Jena Acquisition Corp II (NYSE: JENA) is a blank check company incorporated as a Cayman Islands exempted company that raised capital through an initial public offering to pursue a single merger, acquisition, or similar business combination with one or more target businesses. The company generates no operating revenue. It holds IPO proceeds in a Trust Account, with funds released only upon completion of an initial Business Combination or, if no combination is completed, distributed to Public Shareholders at approximately $10.23 per Public Share (as of December 31, 2025). JENA completed its IPO on May 30, 2025, raising gross proceeds that included a fully exercised over-allotment option of 3,000,000 units, and must complete a Business Combination by May 30, 2027. The management team is led by Chairman William P. Foley, II and Chief Executive Officer Richard N. Massey. Santander serves as financial advisor and is entitled to an advisory fee of $6,900,000, payable only upon closing of the initial Business Combination.
- Revenue model
- No operating revenue. The company holds IPO proceeds in a Trust Account invested until a Business Combination is completed. Deferred underwriting and advisory fees totaling $6,900,000 each are payable to the underwriters and Santander, respectively, only upon completion of the initial Business Combination (per the 10-K for FY2025).
- Products and services
- Public Units consisting of one Class A Ordinary Share and one Public Right, sold in the May 30, 2025 IPO. Private Placement Units sold to the Sponsor. Founder Shares (Class B Ordinary Shares) held by Initial Shareholders.

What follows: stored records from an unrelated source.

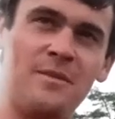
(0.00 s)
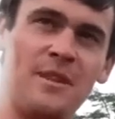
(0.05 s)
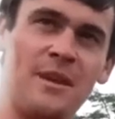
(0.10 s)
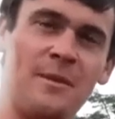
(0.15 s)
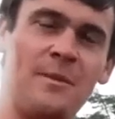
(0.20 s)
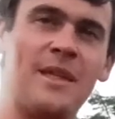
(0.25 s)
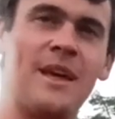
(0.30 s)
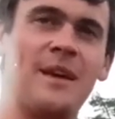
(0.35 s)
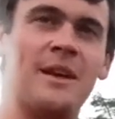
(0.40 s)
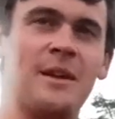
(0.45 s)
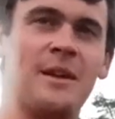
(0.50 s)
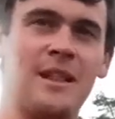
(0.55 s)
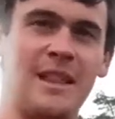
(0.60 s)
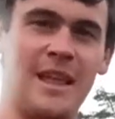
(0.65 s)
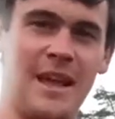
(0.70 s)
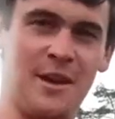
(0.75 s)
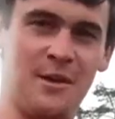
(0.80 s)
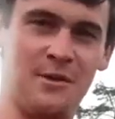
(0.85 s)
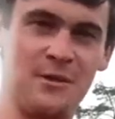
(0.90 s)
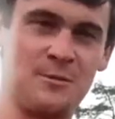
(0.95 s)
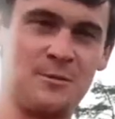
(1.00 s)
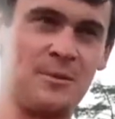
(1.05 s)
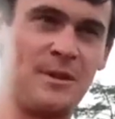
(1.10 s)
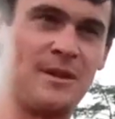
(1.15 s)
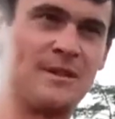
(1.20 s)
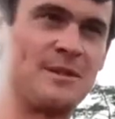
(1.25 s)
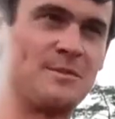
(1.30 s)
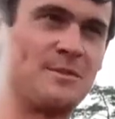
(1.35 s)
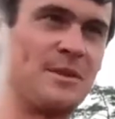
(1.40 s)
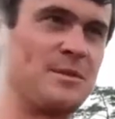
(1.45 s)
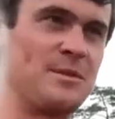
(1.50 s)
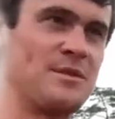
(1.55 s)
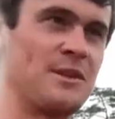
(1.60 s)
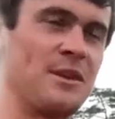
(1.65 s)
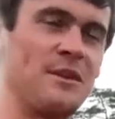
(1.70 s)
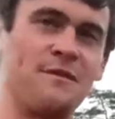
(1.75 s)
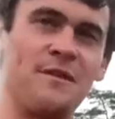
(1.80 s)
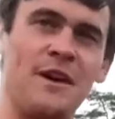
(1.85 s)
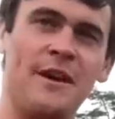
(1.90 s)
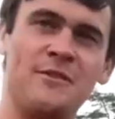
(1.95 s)
But then later in the spring, sometimes you
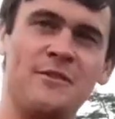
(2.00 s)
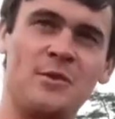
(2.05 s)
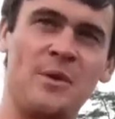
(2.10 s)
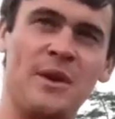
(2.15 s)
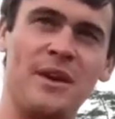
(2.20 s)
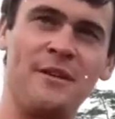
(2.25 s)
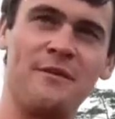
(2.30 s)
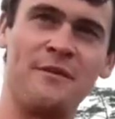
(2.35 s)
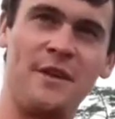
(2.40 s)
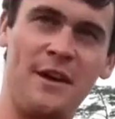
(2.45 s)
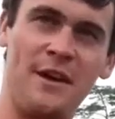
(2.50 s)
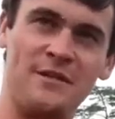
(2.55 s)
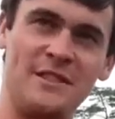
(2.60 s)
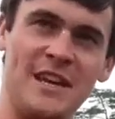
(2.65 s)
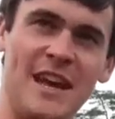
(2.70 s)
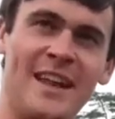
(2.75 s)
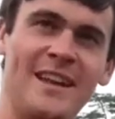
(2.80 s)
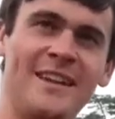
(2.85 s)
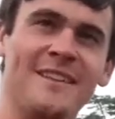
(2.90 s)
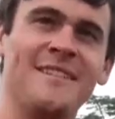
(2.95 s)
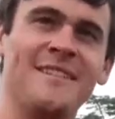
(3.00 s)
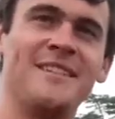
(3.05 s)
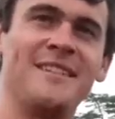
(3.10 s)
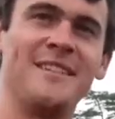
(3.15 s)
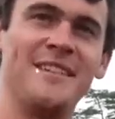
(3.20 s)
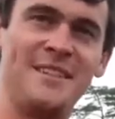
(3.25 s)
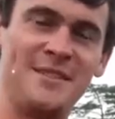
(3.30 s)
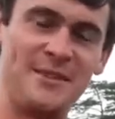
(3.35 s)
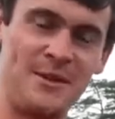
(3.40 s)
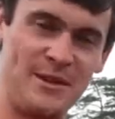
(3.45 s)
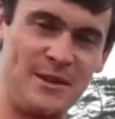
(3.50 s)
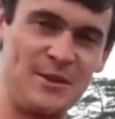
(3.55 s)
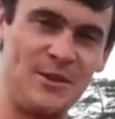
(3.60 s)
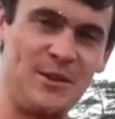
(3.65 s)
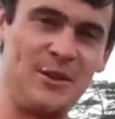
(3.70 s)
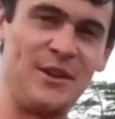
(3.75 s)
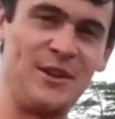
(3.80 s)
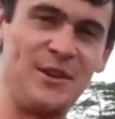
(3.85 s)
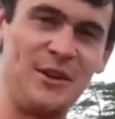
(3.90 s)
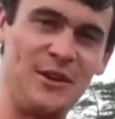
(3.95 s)
start at 520, 510. So it gets
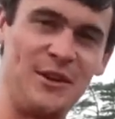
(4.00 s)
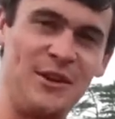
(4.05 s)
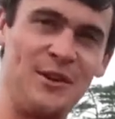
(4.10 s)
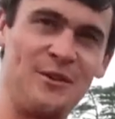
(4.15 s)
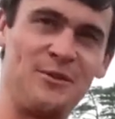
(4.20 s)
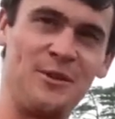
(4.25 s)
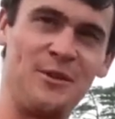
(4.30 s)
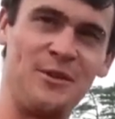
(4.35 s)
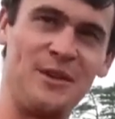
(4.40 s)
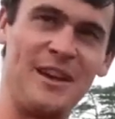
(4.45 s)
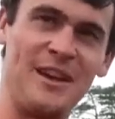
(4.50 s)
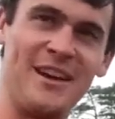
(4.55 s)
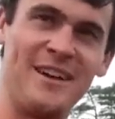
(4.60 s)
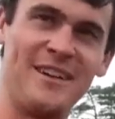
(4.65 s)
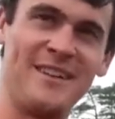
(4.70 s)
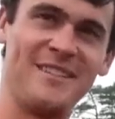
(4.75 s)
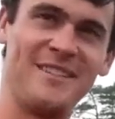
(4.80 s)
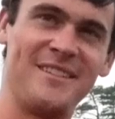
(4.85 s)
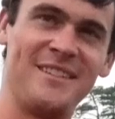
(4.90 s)
earlier and earlier throughout the year.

- Customers and end markets
- Public Shareholders who purchased Class A Ordinary Shares and Rights in the IPO or open market. The end market is an unidentified target business suitable for a Business Combination, with no specific sector disclosed in the filing excerpts.
- Value-chain role
- Special purpose acquisition company (SPAC). Acts as a capital aggregator and acquisition vehicle, holding Trust Account proceeds and identifying a merger or acquisition target. Santander acts as financial advisor; Continental serves as Rights agent.
- Geographic exposure
- Incorporated in the Cayman Islands. Units and shares listed on the New York Stock Exchange as of July 21, 2025. No operating geographic footprint disclosed.